◆ **Problem to work on**
Below are the entries; transcribe them exactly and drop every picture.

++++++++++

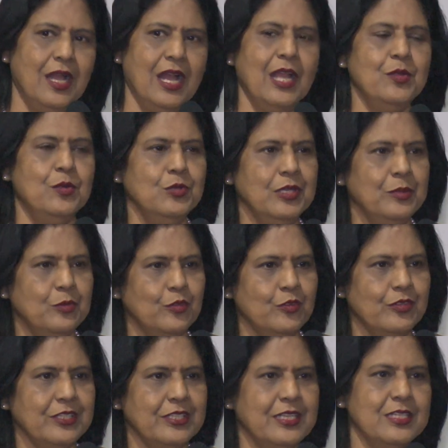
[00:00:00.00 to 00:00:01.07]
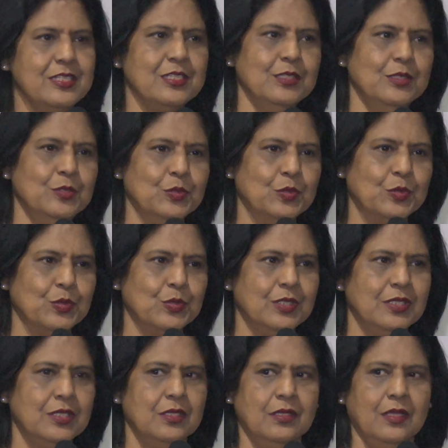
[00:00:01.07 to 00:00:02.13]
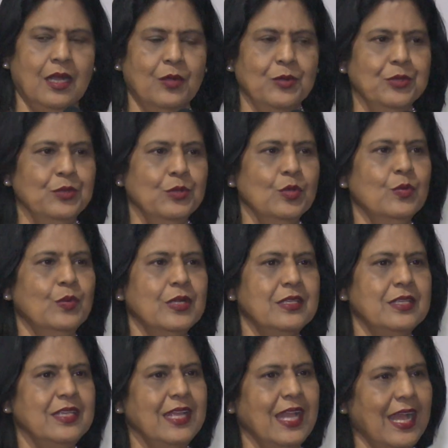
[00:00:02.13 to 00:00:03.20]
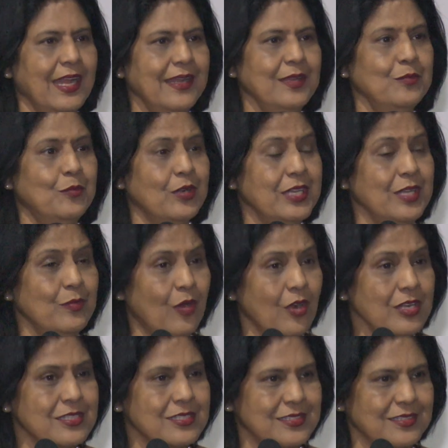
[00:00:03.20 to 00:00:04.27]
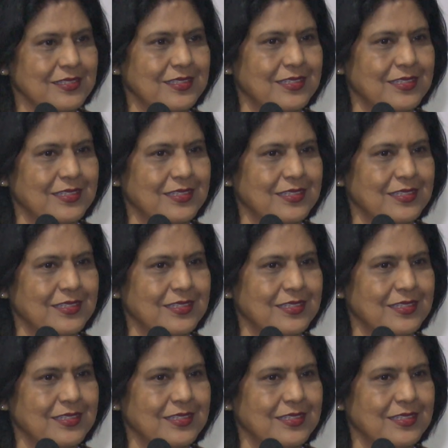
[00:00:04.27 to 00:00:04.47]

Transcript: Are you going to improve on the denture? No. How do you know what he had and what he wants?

++++++++++

◆ **Solution**
[00:00:00.00 to 00:00:01.07]
[00:00:01.07 to 00:00:02.13]
[00:00:02.13 to 00:00:03.20]
[00:00:03.20 to 00:00:04.27]
[00:00:04.27 to 00:00:04.47]

Transcript: Are you going to improve on the denture? No. How do you know what he had and what he wants?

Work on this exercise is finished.